# [Data for processing]
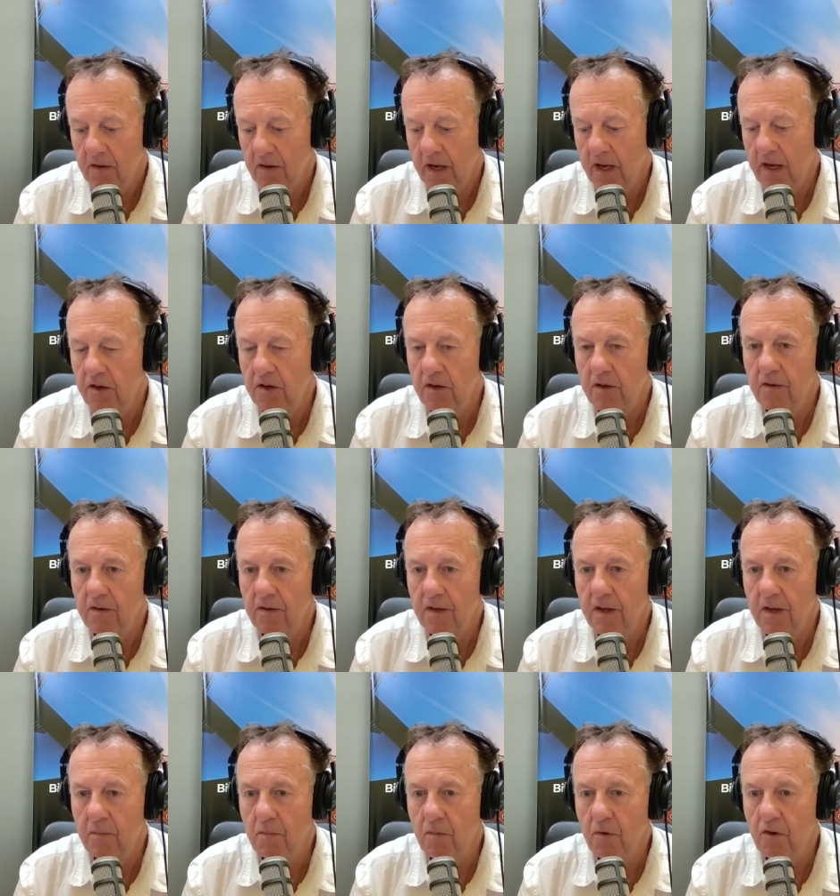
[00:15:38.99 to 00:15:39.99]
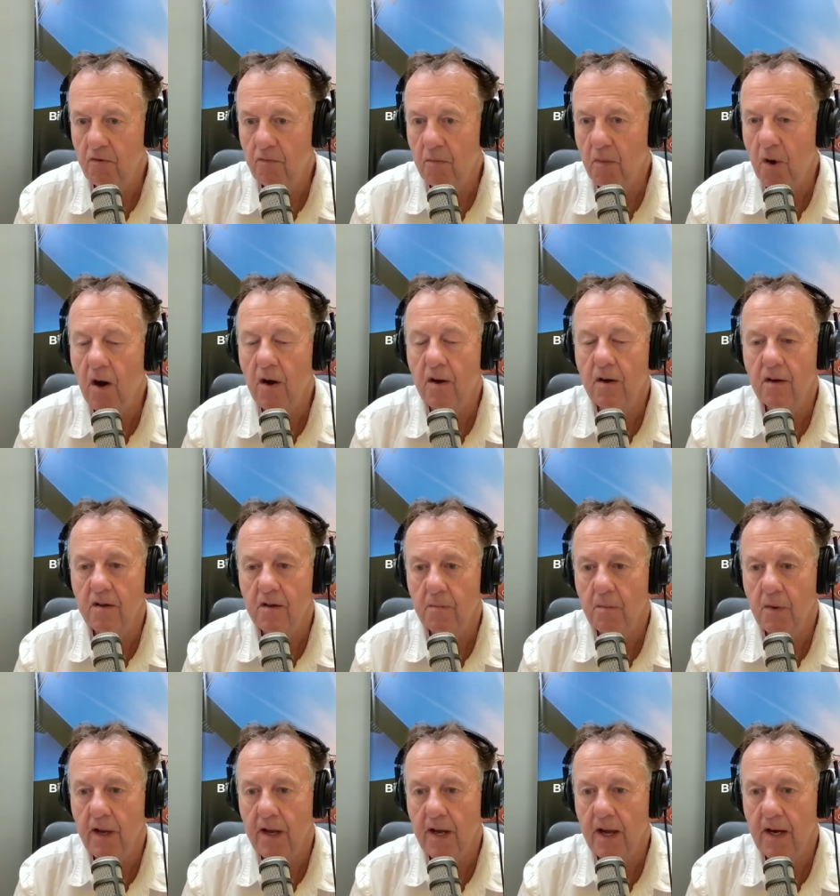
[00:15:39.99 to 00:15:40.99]
"Engines That Move Markets"
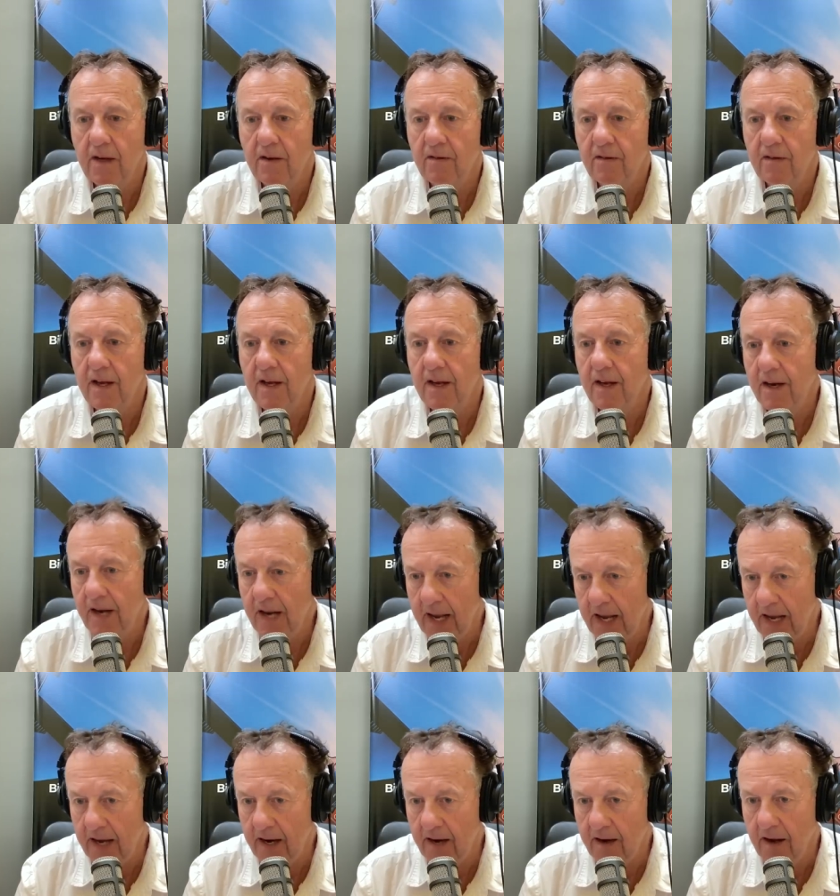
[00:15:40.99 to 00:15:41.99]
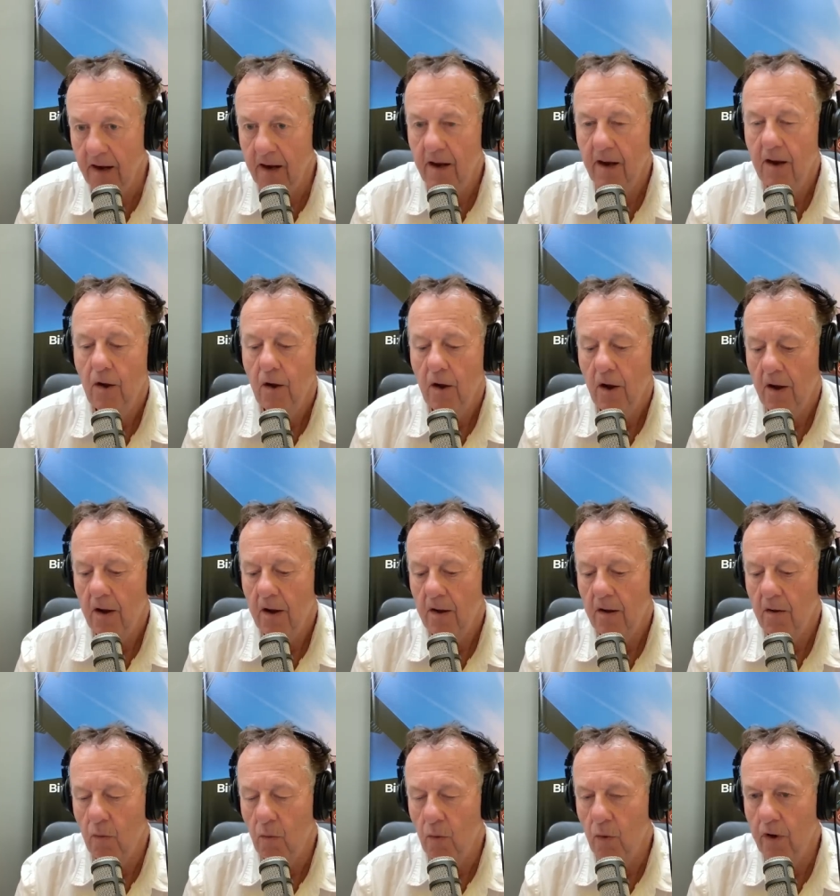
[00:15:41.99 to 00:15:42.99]
by Alasdair Nairn, uh,
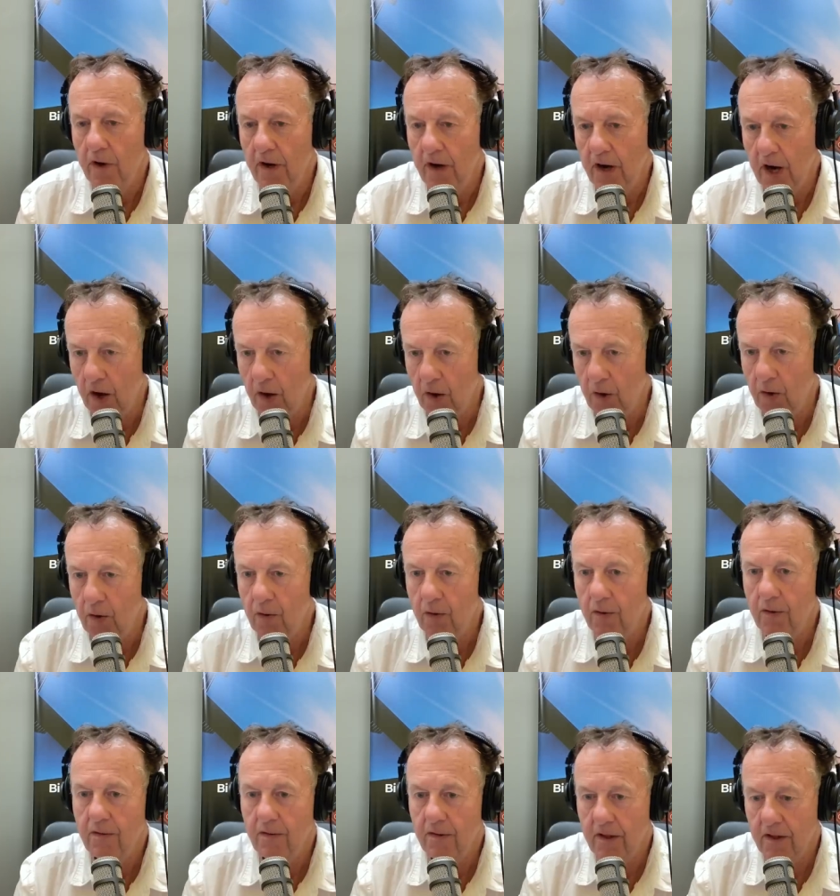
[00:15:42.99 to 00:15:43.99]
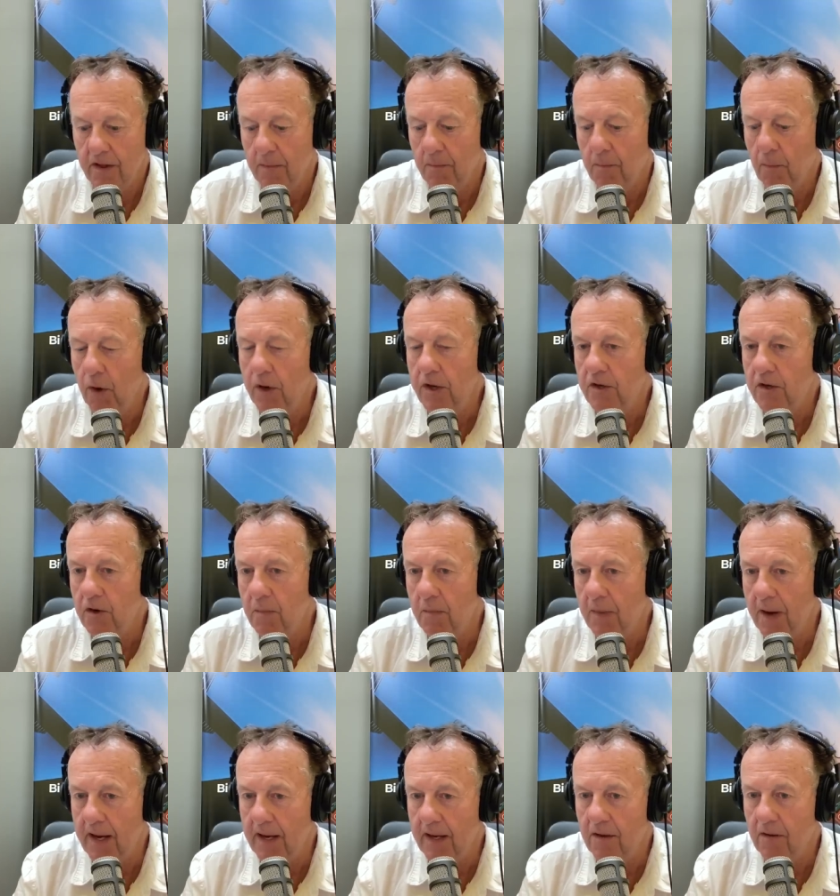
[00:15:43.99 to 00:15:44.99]
would know that the point you
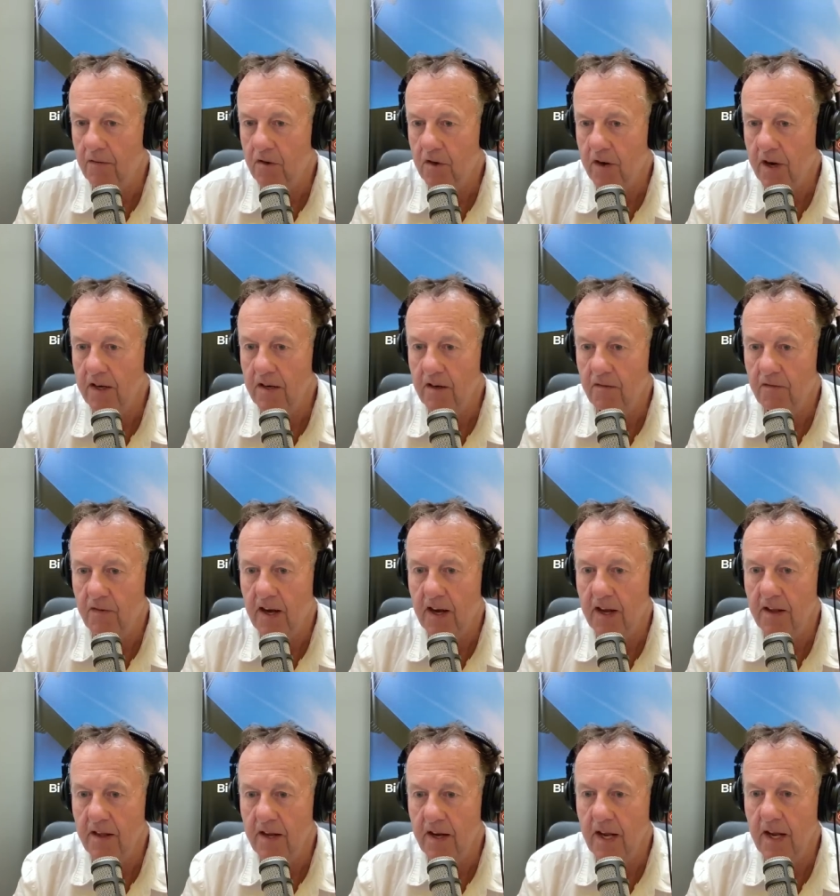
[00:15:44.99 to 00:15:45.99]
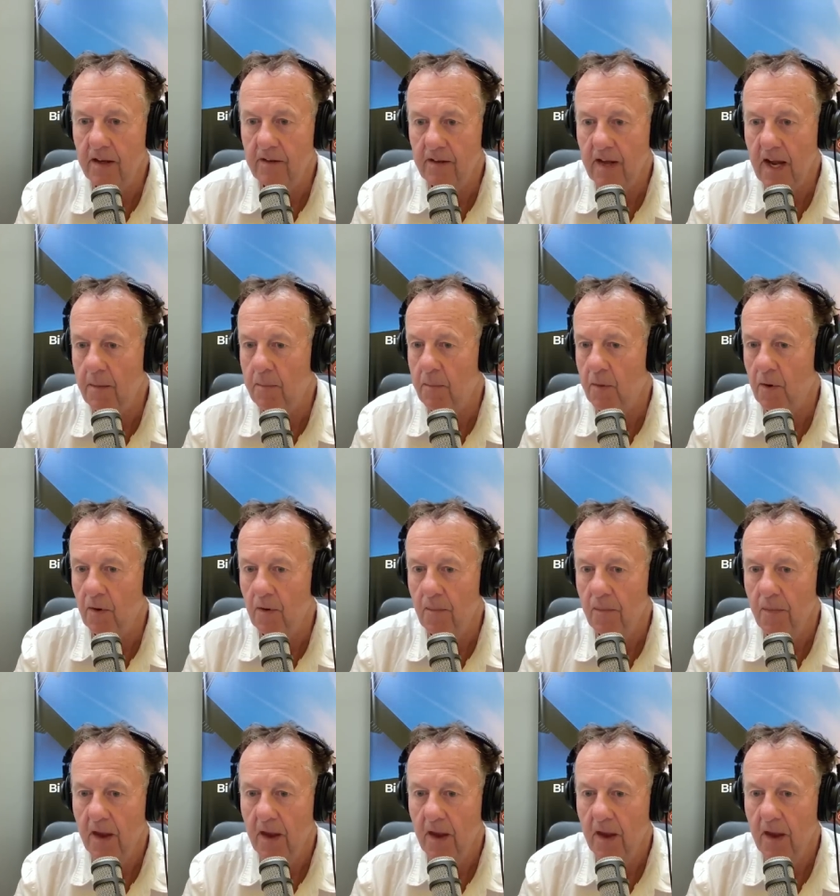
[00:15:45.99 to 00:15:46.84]
make of trying to find the next Apple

# [Directions]
Only the lines from the one containing "[00:15:40.99 to 00:15:41.99]" through the last line of the data may appear in the answer, each given again exactly and with pictures left out.

# [Result for this exercise]
[00:15:40.99 to 00:15:41.99]
[00:15:41.99 to 00:15:42.99]
by Alasdair Nairn, uh,
[00:15:42.99 to 00:15:43.99]
[00:15:43.99 to 00:15:44.99]
would know that the point you
[00:15:44.99 to 00:15:45.99]
[00:15:45.99 to 00:15:46.84]
make of trying to find the next Apple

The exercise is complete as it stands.